Thursday, March 23, 2006

A Little Bit of Semantics Goes a Long Way

There are now over 20 versions of semantic wikis that are being developed. For example see here. What is interesting is the large number of ways that people are approaching this process. One of the phrases that I heard a lot of at the Semantic Technology Conference was A Little Bit of Semantics Goes a Long Way. An although I admire all the innovations that people are putting into their semantic wiki projects, to me I think that just adding attributes to a page and adding types to links is all that we really need to test the concepts out. It was also pointed out to me that several other wikis do have strong ACL features and you can "lock-down" pages using tools such as Apache administration tools. There also seems to be a lot of discussion about implementing semantic wikis using triple stores.
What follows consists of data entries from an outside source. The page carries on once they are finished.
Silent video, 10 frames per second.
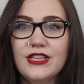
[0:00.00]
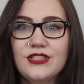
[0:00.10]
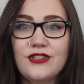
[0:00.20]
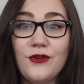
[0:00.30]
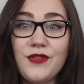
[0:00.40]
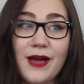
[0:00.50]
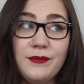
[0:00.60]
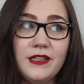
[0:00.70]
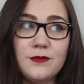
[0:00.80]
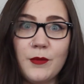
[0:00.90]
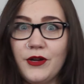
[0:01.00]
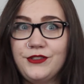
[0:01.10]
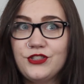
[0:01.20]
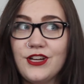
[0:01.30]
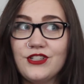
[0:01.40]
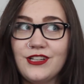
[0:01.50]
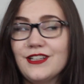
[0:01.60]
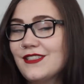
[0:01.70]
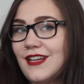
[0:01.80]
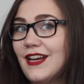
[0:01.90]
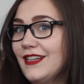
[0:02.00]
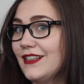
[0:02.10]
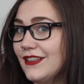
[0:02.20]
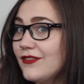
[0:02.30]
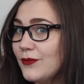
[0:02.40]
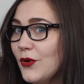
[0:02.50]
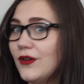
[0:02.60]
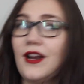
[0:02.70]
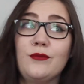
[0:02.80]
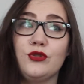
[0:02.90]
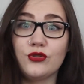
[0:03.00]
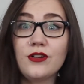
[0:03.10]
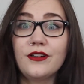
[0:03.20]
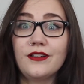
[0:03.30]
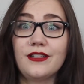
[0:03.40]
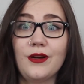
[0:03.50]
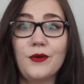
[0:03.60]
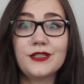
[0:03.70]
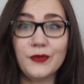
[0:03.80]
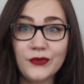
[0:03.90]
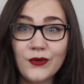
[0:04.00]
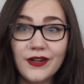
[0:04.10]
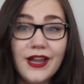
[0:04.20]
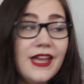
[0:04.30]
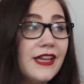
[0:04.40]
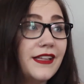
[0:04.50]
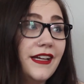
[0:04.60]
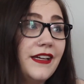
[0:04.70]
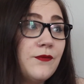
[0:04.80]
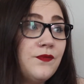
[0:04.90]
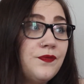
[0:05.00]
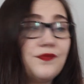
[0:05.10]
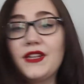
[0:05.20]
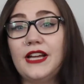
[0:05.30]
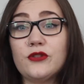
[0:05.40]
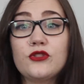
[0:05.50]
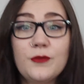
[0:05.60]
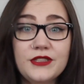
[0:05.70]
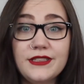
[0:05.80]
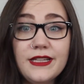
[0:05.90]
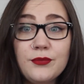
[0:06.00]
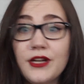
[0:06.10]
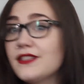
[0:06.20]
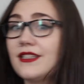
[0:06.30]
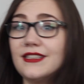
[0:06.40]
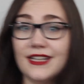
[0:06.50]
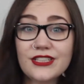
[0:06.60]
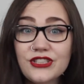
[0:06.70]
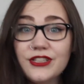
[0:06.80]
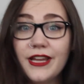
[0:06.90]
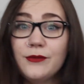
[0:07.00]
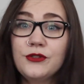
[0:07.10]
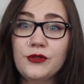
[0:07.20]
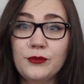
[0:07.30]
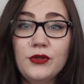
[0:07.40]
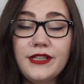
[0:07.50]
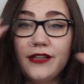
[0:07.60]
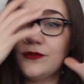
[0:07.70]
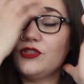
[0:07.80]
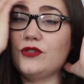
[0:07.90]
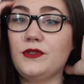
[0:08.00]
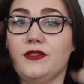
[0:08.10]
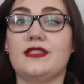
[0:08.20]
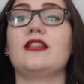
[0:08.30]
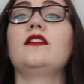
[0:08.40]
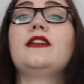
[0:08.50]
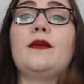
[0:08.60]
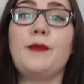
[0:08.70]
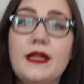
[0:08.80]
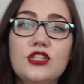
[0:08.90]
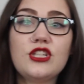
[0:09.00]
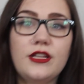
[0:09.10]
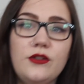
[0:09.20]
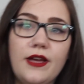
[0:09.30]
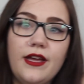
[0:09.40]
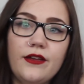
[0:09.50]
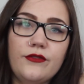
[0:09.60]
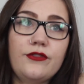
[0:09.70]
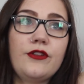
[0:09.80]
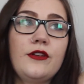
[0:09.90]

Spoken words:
So that means my body's changing because I can lift more. I'm stronger than I was before. Like I told you about the leg press. Yesterday we were doing pull downs, which is when you sit on like a bench and you have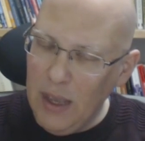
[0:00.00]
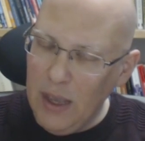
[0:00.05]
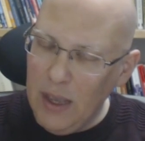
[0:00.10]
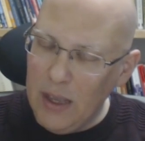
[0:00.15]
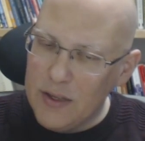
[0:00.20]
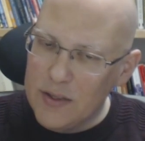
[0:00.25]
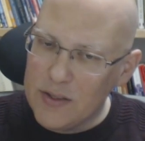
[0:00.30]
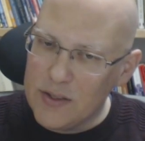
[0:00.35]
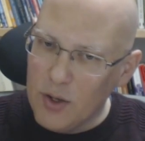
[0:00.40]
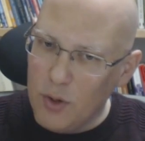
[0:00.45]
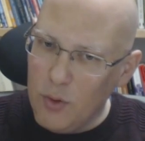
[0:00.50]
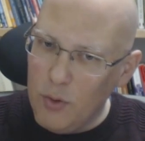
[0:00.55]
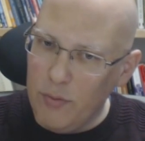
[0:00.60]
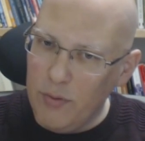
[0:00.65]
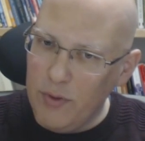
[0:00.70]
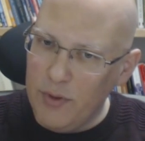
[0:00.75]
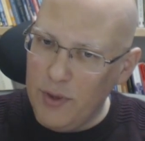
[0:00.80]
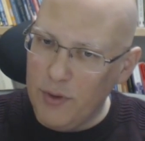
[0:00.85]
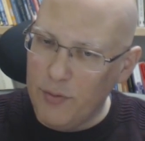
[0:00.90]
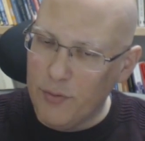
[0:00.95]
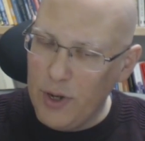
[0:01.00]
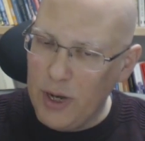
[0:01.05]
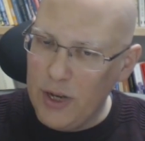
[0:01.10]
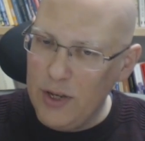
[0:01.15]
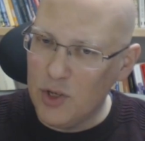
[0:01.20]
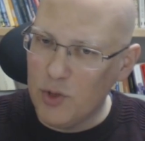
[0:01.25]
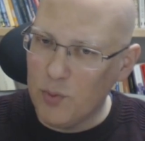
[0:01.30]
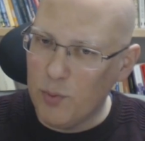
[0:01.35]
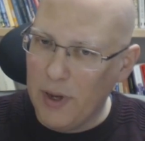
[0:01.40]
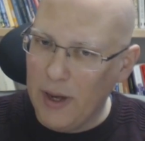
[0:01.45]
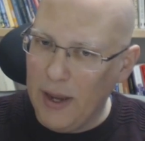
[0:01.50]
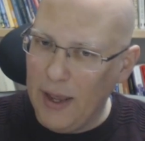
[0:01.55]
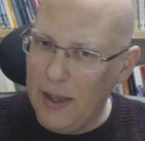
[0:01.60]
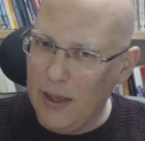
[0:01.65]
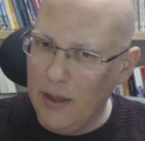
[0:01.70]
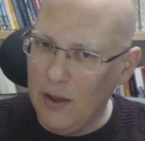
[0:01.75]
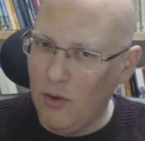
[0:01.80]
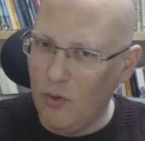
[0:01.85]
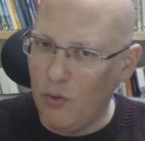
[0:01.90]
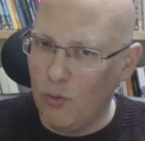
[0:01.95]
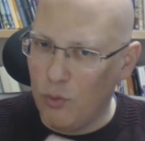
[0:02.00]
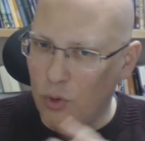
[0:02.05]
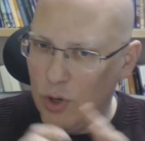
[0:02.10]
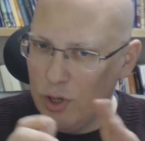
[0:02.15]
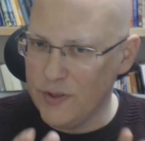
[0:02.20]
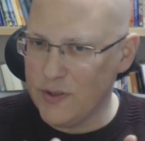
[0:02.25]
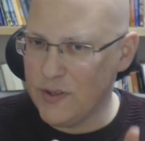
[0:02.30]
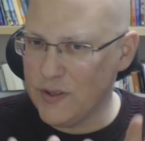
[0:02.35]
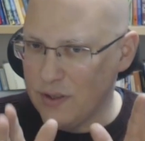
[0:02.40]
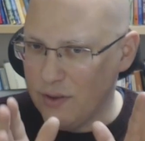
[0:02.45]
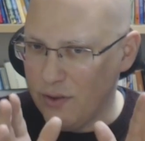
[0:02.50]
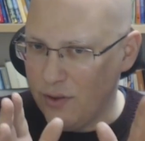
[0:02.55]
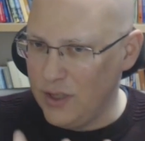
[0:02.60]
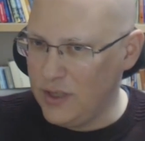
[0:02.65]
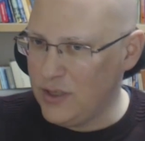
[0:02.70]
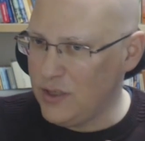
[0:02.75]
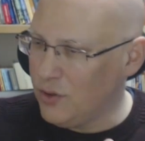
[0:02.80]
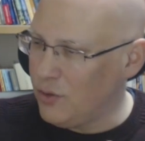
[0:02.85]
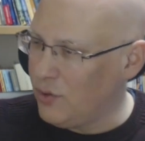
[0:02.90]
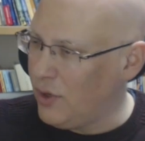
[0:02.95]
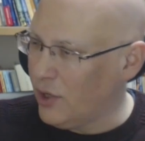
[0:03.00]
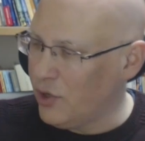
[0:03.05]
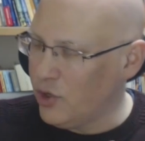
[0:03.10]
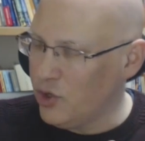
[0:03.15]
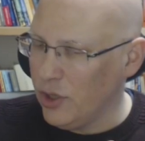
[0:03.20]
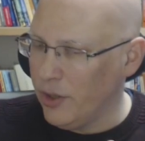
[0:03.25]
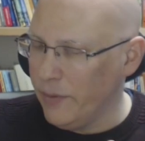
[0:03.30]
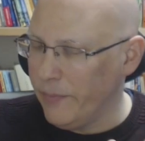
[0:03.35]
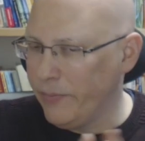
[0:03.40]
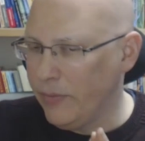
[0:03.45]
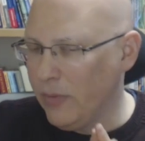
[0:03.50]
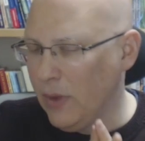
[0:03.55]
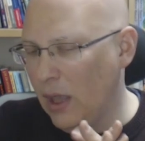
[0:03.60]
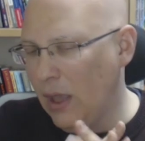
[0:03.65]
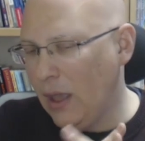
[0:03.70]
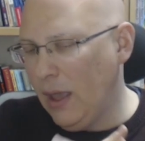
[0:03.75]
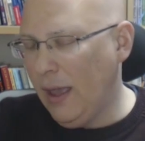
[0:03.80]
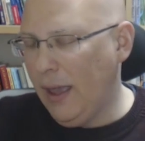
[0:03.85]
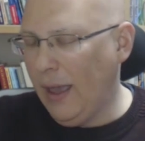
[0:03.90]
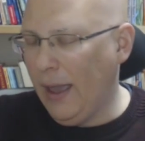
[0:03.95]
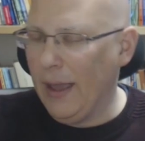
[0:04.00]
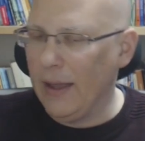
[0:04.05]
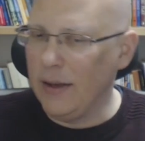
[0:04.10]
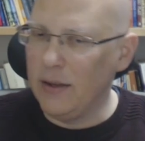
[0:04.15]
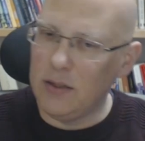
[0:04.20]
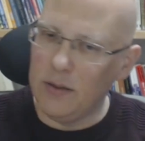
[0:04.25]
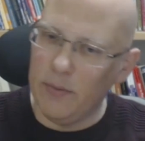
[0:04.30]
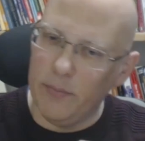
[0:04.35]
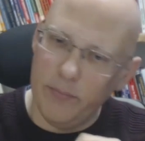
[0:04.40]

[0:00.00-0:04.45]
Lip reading: So the French player wants this structure, and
This seems to me a little ahead of its time. If using a triple store makes a system more flexible, but it appears to me that the current structure is more than flexible enough to meet most business requirements. If people wanted to work on something useful, I would suggest something like a natural language front-end to Wikipedia so people could type in a written language questions like "What is the population of Minneapolis?". That would be useful! - Dan

Monday, March 13, 2006

Impresssions of Semantic Technology Conference 2006

I just returned form the 2006 Semantic Technology Conference in San Jose CA. This was a fantastic conference with over 600 people attending 72 presentations over four days. This was over twice what the attendance was last year. It is showing that semantics are really becoming a hot topic, although there is still plenty of room for discussion on when and how this will impact the industry.  The biggest problem for me was that with up to six concurrent sessions running it was very hard to decide what sessions to attend.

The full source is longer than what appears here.